I due si incontrano in un caffè e dalla poche battute si campisce che, per quanto ironici, non sono due esibizionisti: lei, interpretata da Nathalie Baye, ha forse dieci-quindici anni più di lui, il cui volto è legato alle fattezze di Sergi Lopez. Poche chiacchiere e si dirigono in un hotel dove la telecamera li segue dalla reception su per le scale, lungo il corridoio, per infine fermarsi davanti alla porta  della camera.

Insieme alla macchina da presa rimane fuori anche lo spettatore e tutto il voyeurismo che ne consegue, tra l’altro legittimo dato l’incipit che il film pare suggerire. Presupposto però ben presto smentito perché forse più che di una fantasia pornografica da soddisfare i due protagonisti hanno bisogno di una vera intimità, senza filtri, di una complicità in cui non c’è posto per i giudizi e la vergogna. D’altronde il titolo originale rappresenta già un indizio: esiste forse un film hard-core con la parola “pornografico” nel titolo? No.

Non c’è da stupirsi se la mancanza di perspicacia, unita all’incapacità di lettura dei sotto-testi da parte di chi deve affibbiare un titolo convincente in lingua italiana, abbia ridicolizzato il tutto con Una Relazione Privata. È invece degna di nota, e merita un plauso, la bravura del regista, il belga appena trentenne al tempo delle riprese, Frédéric Fonteyne, la quale risalta nel messaggio che si dispiega nell’arco di 80, pudici, minuti: quel che al giorno d’oggi è ormai veramente pornografico non è il torbido che si sbriga sotto alle lenzuola bensì l’esatto contrario: l’amore. Perché ormai è più semplice, sbrigativo, confessare una perversione di un sentimento.

Pare che la fonte d’ispirazione di Fonteyne sia stato un rapporto profondamente in crisi, all’epoca. Da qui la necessità di scavarsi dentro, di scrivere una storia sull’amore, apparentemente all’incontrario, una vicenda tra le cui pieghe, al di là di un titolo fuorviante in quanto semplicemente provocatorio, si celassero le problematiche che tendono a minacciare, a incrinare un qualsiasi rapporto, come la difficoltà di aprirsi a un’altra persona, di conoscersi e accettarsi fino in fondo.

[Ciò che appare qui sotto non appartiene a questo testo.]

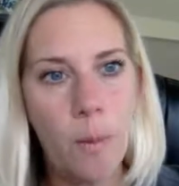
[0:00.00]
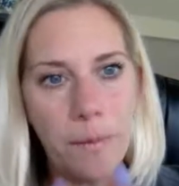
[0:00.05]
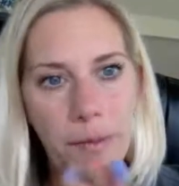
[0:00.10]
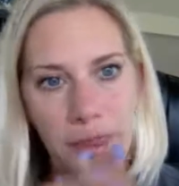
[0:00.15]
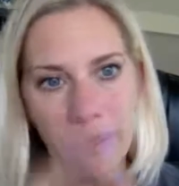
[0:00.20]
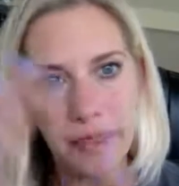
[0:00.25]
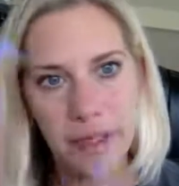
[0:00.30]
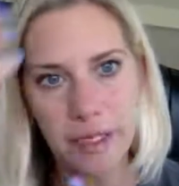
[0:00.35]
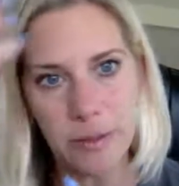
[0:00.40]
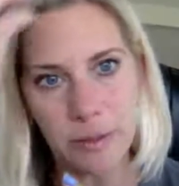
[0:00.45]

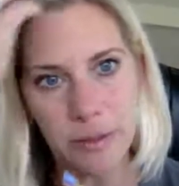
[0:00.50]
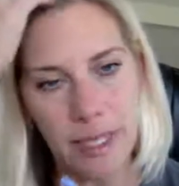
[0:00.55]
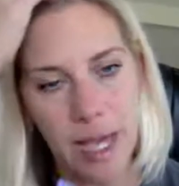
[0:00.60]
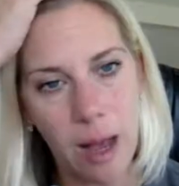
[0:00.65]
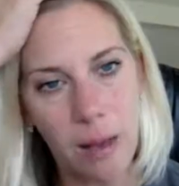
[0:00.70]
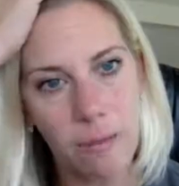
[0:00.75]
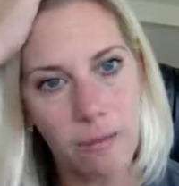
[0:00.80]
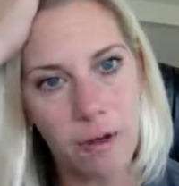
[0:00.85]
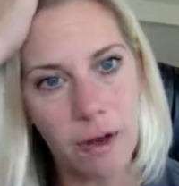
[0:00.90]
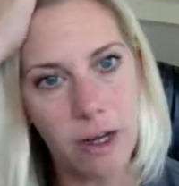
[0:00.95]
that this was
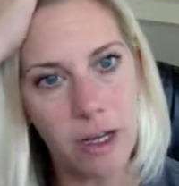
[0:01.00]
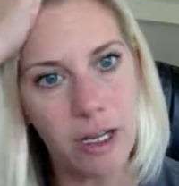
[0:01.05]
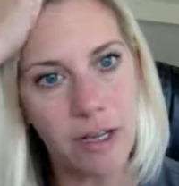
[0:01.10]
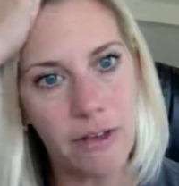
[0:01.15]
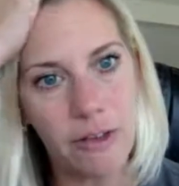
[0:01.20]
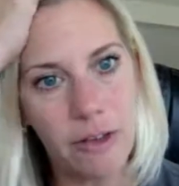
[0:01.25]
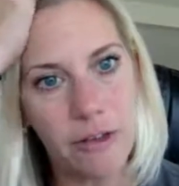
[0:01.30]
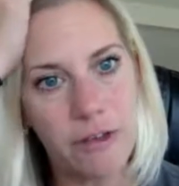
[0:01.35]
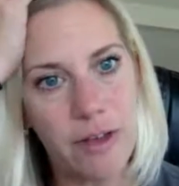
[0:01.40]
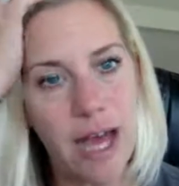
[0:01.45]
helpful.
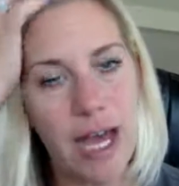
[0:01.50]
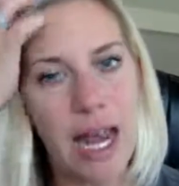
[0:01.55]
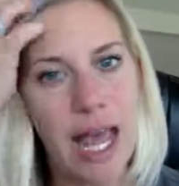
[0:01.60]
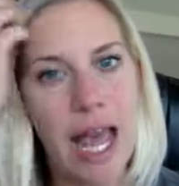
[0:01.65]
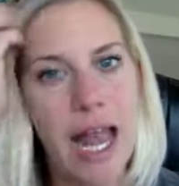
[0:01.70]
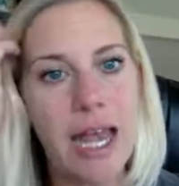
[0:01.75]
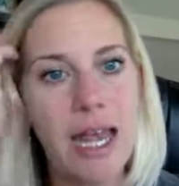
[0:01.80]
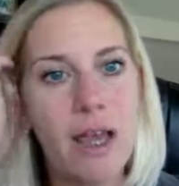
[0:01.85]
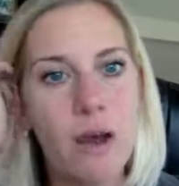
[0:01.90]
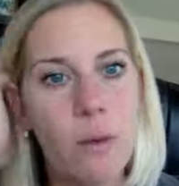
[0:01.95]
If you've got
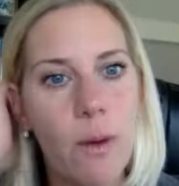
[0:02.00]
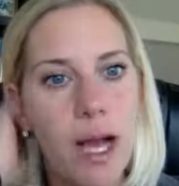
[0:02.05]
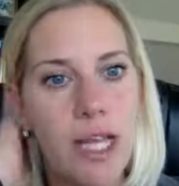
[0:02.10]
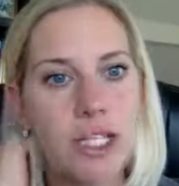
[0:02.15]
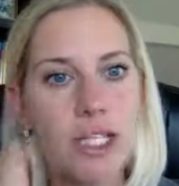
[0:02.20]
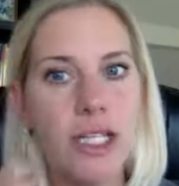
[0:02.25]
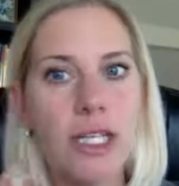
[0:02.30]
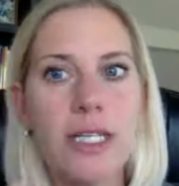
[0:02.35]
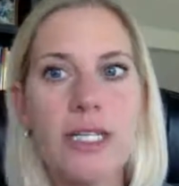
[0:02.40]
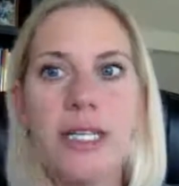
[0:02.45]
any
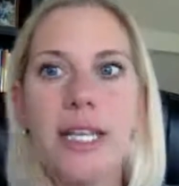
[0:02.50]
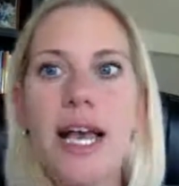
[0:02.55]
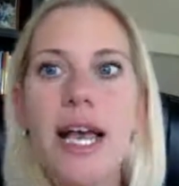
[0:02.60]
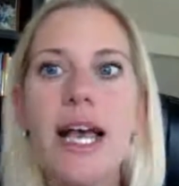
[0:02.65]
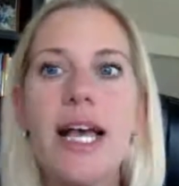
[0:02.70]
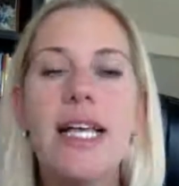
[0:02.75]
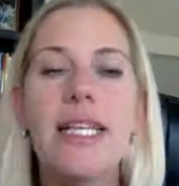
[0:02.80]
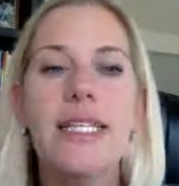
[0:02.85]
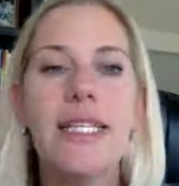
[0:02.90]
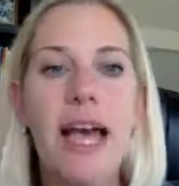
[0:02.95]
questions,
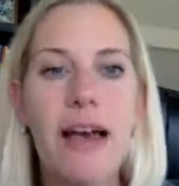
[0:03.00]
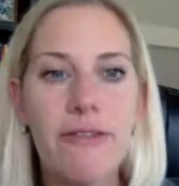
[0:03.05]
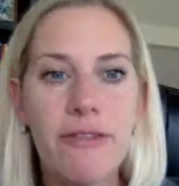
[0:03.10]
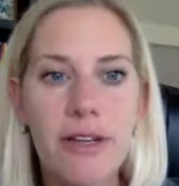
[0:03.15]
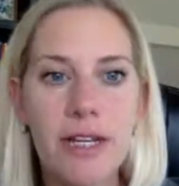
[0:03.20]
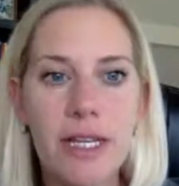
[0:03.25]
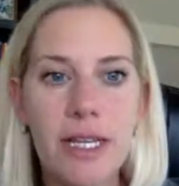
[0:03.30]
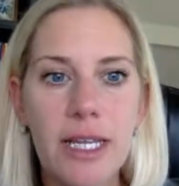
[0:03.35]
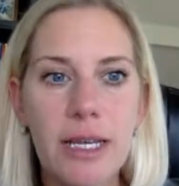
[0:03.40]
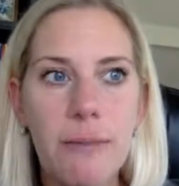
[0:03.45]

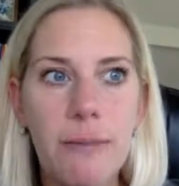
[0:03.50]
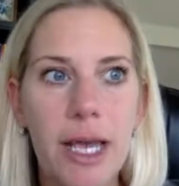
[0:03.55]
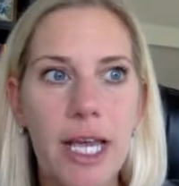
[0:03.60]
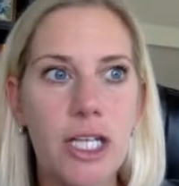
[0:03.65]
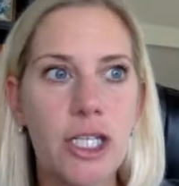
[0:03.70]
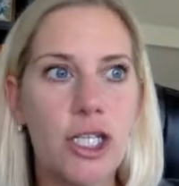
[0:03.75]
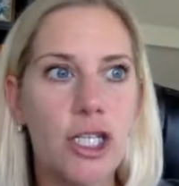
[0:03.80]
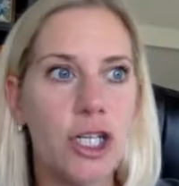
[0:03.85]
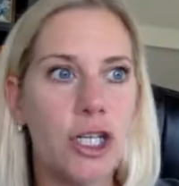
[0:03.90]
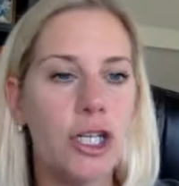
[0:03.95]
definitely
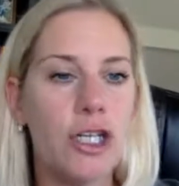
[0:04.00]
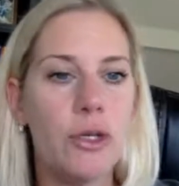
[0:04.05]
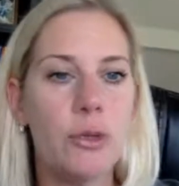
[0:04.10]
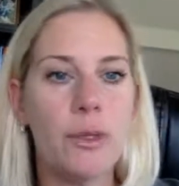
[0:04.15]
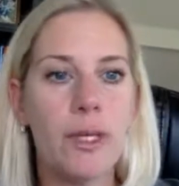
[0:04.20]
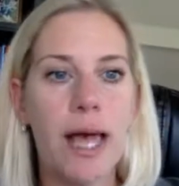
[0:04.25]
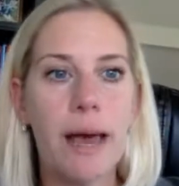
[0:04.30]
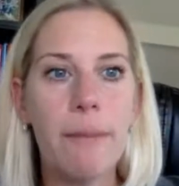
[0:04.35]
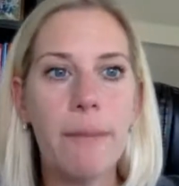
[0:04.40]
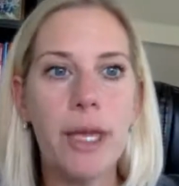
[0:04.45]
make sure
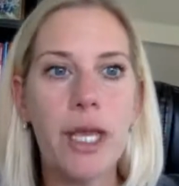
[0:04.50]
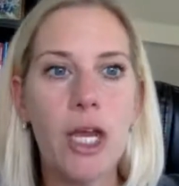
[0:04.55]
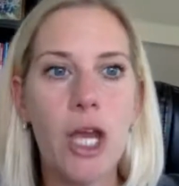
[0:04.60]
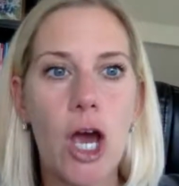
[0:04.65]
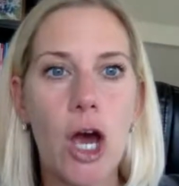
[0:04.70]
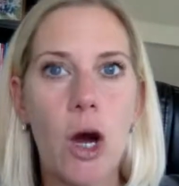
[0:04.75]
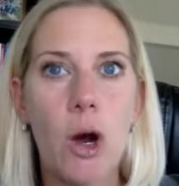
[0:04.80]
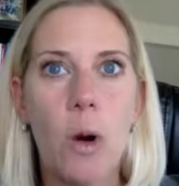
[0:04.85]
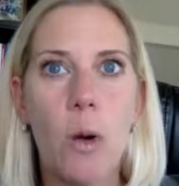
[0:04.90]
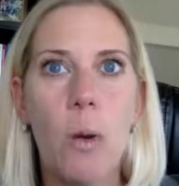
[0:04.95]
you let me
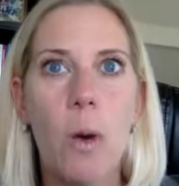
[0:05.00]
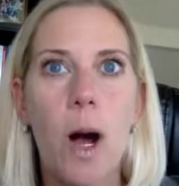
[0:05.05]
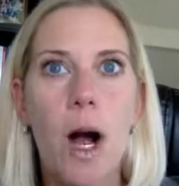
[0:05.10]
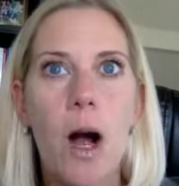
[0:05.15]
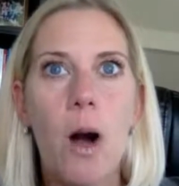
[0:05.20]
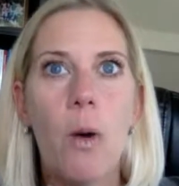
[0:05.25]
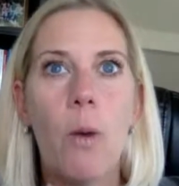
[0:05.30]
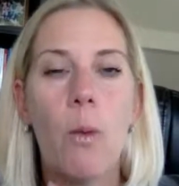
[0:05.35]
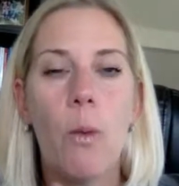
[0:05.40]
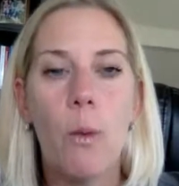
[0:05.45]

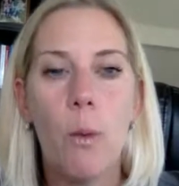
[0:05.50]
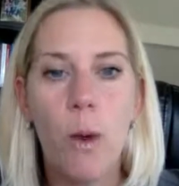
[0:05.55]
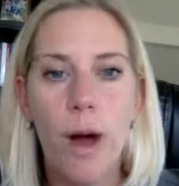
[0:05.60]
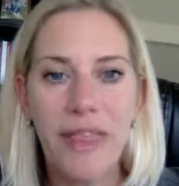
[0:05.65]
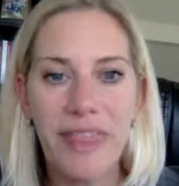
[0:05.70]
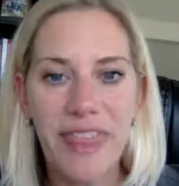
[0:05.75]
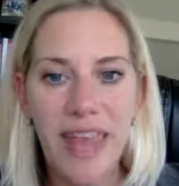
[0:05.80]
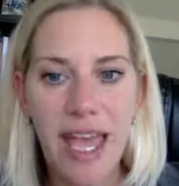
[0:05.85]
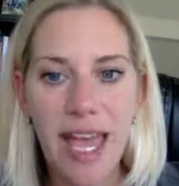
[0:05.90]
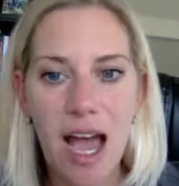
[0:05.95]
know
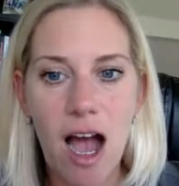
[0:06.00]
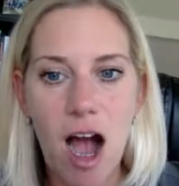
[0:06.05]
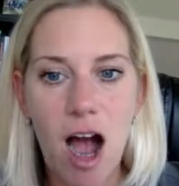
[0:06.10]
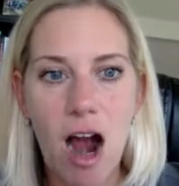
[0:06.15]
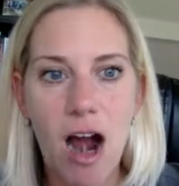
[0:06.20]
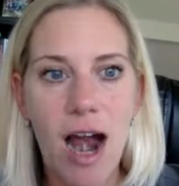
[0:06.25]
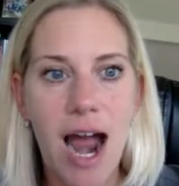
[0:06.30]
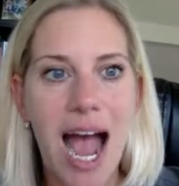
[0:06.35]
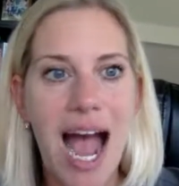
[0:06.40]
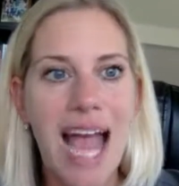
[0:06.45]
what they
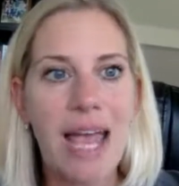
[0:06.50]
are.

Perché il problema dei due protagonisti, personaggi senza nome né  identità, affiora nel momento in cui quella fantasia soddisfatta diventa qualcosa di più. Quando si innamorano. E l’amore comporta conoscenza, accettazione, consapevolezza dell’altro e, ancor di più di sé stessi, così come di quell’oscuro scrigno di possibilità incontrollabili che è la vita, che tanto può dare e altrettanto può togliere, senza preavviso, senza alcuna complicità umana.

La chiave di volta, o anticipazione, del film è forse rappresentata dalla morte di un uomo, nello stesso albergo, che poco prima di spirare li supplica di non chiamare la moglie, perché «non la sopporto più»; mentre quella donna deve per forza di cose essere avvisata e, ignara e tenuta all’oscuro del pensiero del defunto consorte, confida di aver sempre vissuto in funzione di lui e infatti, pochi giorni dopo si suicida.

Ed ecco che nel cuore dei due anonimi protagonisti si insinua la paura del non detto, di quel qualcosa che forse è persino impossibile da tramutare in parole, perché il tempo che tutto macina e corrode è forse il killer silenzioso dell’amore, destinato com’é a creare fraintendimenti, noia, rancori, delusioni. Per questo i due protagonisti preferiscono salutarsi. Scelgono la nostalgia e quel rimpianto tanto caro a Dostoevskij in quanto: è il solo stato d’animo capace di attribuire un valore a ciò che ormai è andato perduto.

Titolo: Una relazione privata – Une liaison pornographique 

Paese: Belgio

Anno: 1999

Regia: Frédéric Fonteyne

Soggetto: Frédéric Fonteyne

Sceneggiatura: Philippe Blasband

Casa di produzione: Artémis Productions

Fotografia: Virginie Saint-Martin

Montaggio: Chantal Hymans

Costumi: Anne Schotte

Musiche: André Dziezuk

Cast: Nathalie Baye, Sergi López

2 comments

  1. Curiosa

    Mi piacerebbe sapere quale fosse la misteriosa fantasia nel film “Una relazione privata”. C’è qualche persona che l’ha capito e sa darmi una risposta? Grazie!

  2. samanthacasella

    Penso che l’intenzione dell’autore fosse proprio quella di non fornire il minimo indizio per capirla!